WHAT YOU SHOULD DO »
Transcribe the records below exactly as they appear, omitting any pictures.

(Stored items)
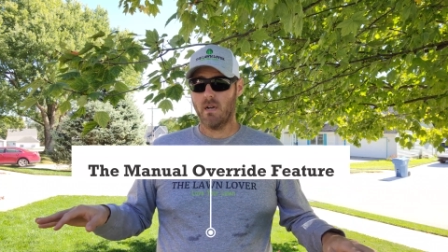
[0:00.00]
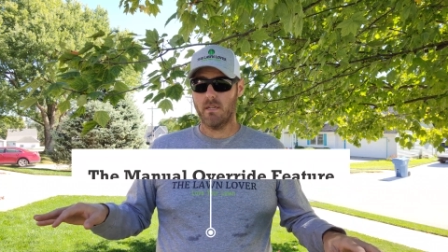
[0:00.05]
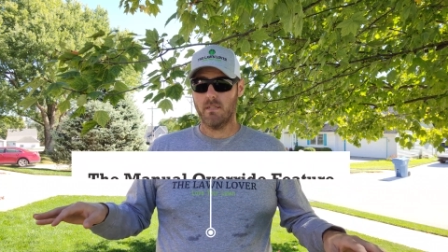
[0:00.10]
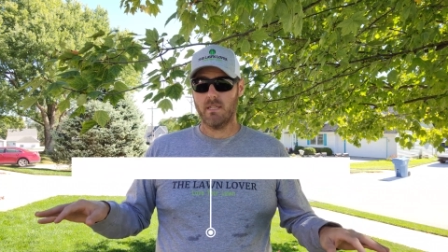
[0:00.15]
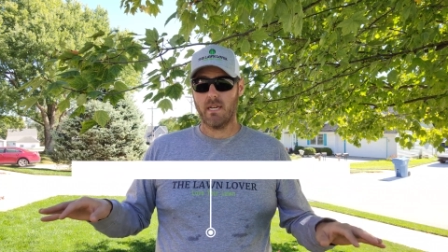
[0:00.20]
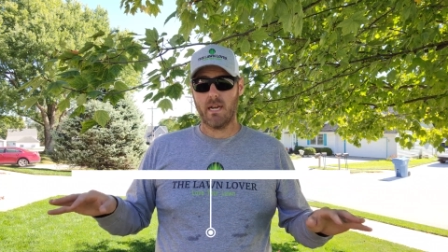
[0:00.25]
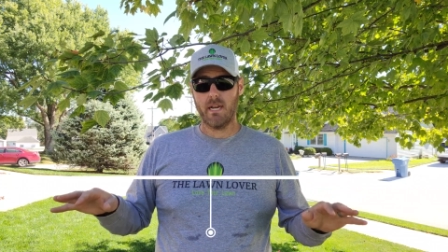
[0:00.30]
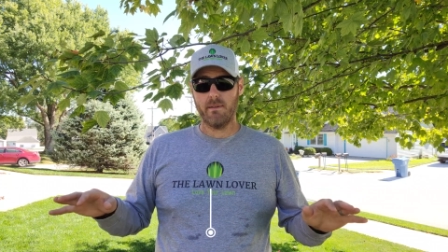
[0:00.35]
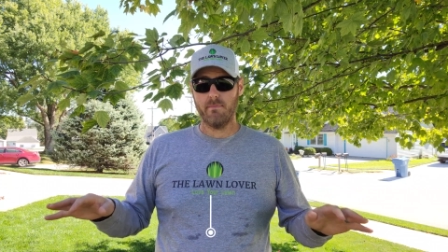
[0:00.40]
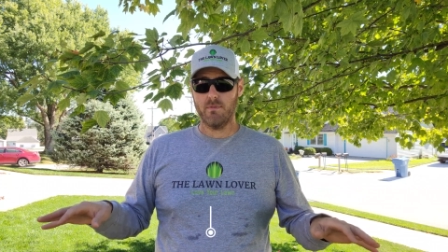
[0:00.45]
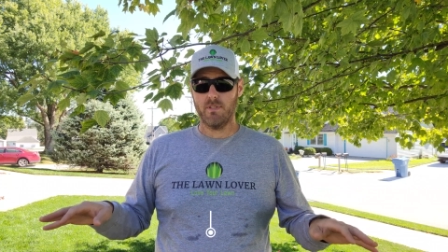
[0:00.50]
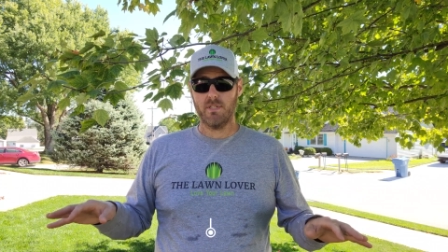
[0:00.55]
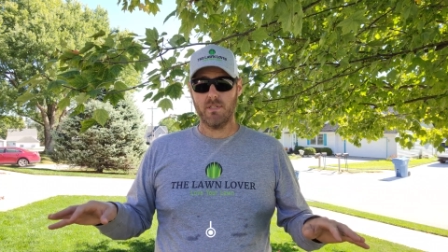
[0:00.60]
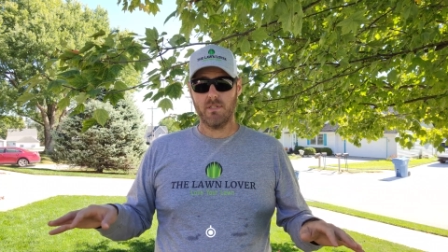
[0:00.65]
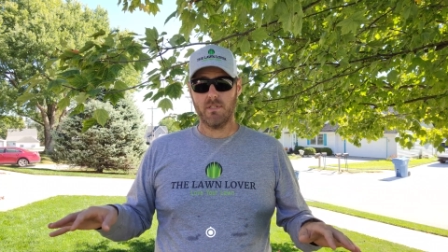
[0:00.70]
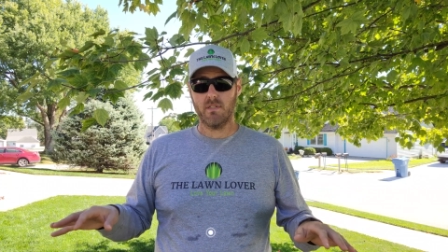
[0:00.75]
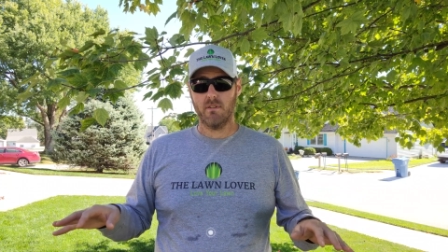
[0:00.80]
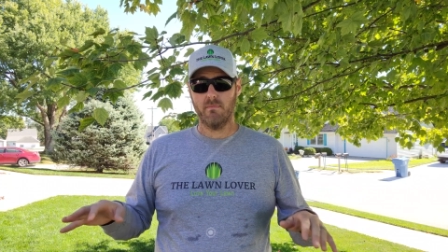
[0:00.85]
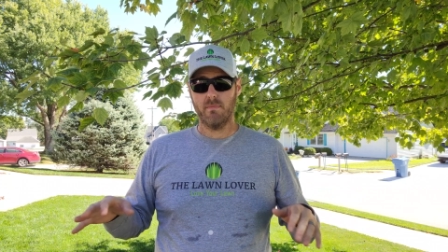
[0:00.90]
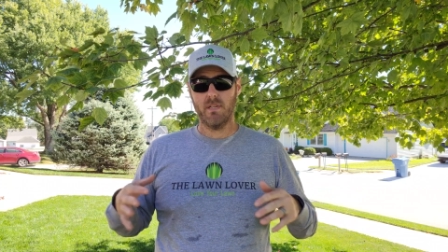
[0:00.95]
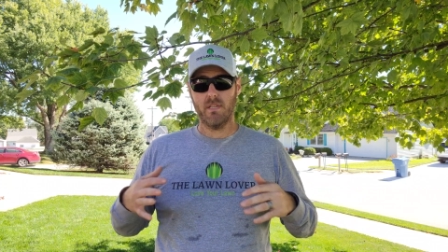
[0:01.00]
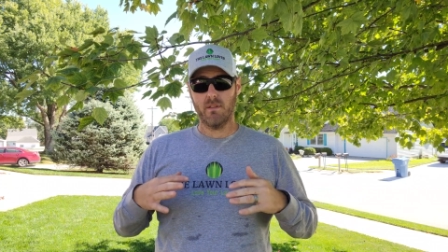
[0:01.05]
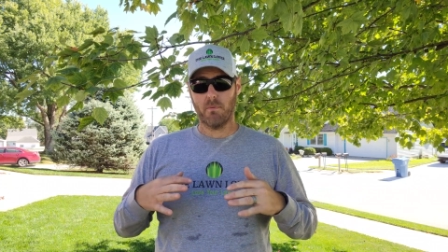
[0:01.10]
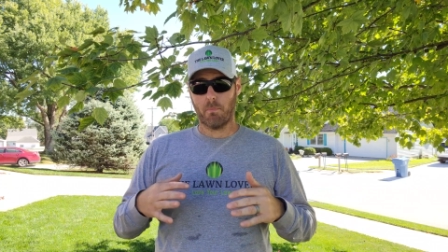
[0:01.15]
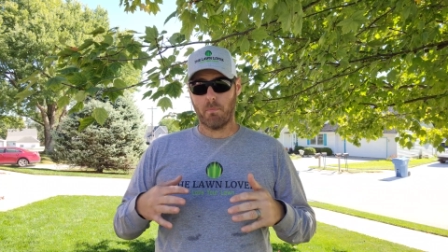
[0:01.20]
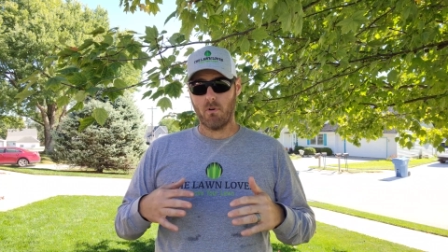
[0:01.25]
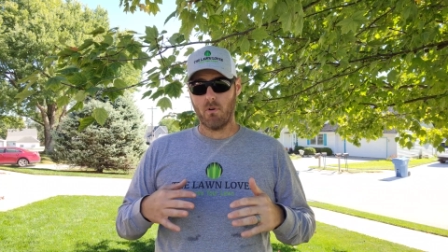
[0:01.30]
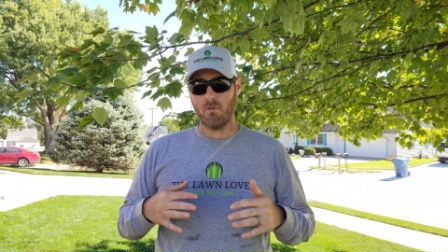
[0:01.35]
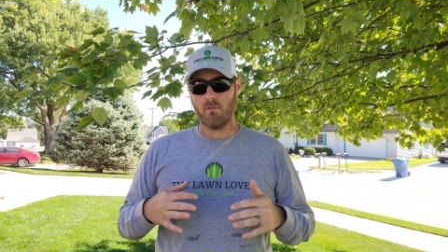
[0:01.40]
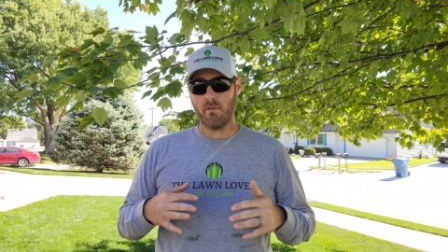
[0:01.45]
time system in the
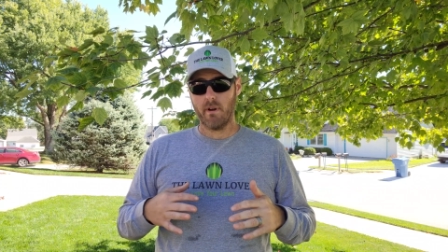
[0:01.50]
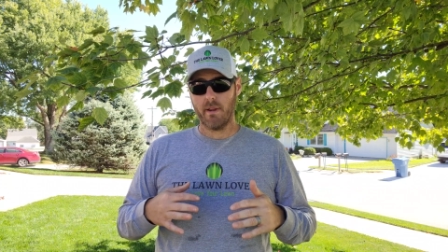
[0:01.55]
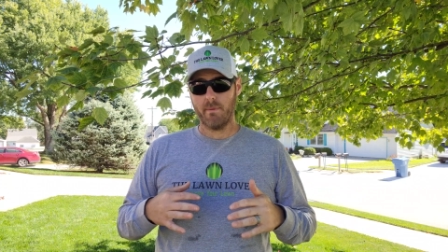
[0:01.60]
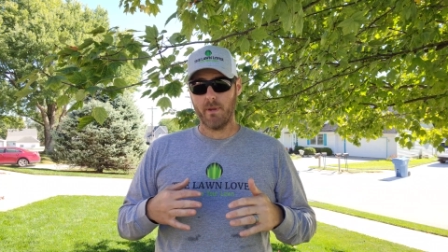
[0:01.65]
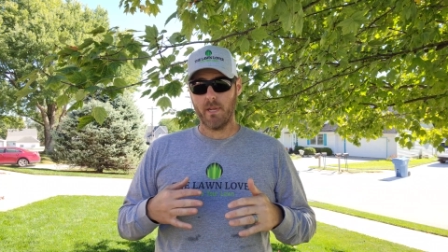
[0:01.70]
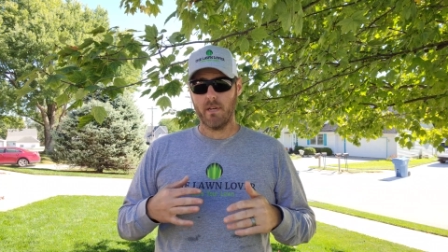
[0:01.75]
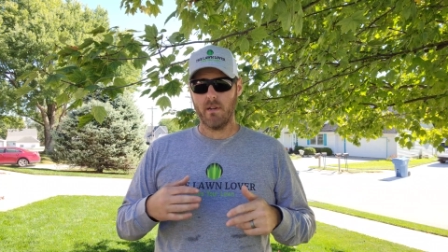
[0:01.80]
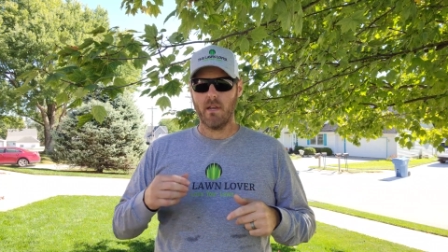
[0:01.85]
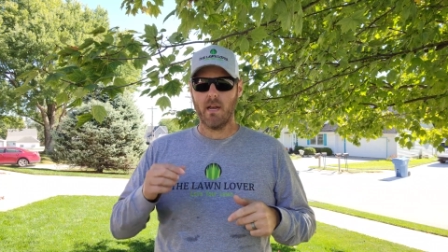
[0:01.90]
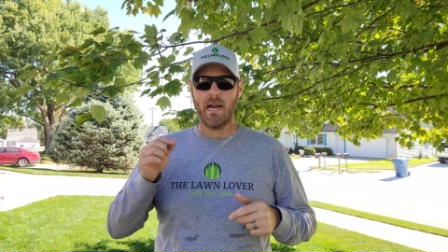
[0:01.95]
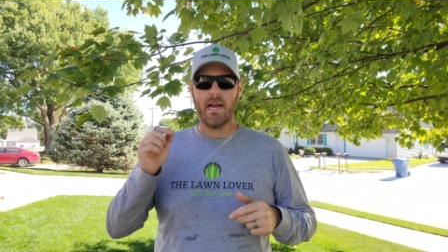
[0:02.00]
programming,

COMPLETED TASK »
[0:00.00]
[0:00.05]
[0:00.10]
[0:00.15]
[0:00.20]
[0:00.25]
[0:00.30]
[0:00.35]
[0:00.40]
[0:00.45]
[0:00.50]
[0:00.55]
[0:00.60]
[0:00.65]
[0:00.70]
[0:00.75]
[0:00.80]
[0:00.85]
[0:00.90]
[0:00.95]
[0:01.00]
[0:01.05]
[0:01.10]
[0:01.15]
[0:01.20]
[0:01.25]
[0:01.30]
[0:01.35]
[0:01.40]
[0:01.45]
time system in the
[0:01.50]
[0:01.55]
[0:01.60]
[0:01.65]
[0:01.70]
[0:01.75]
[0:01.80]
[0:01.85]
[0:01.90]
[0:01.95]
[0:02.00]
programming,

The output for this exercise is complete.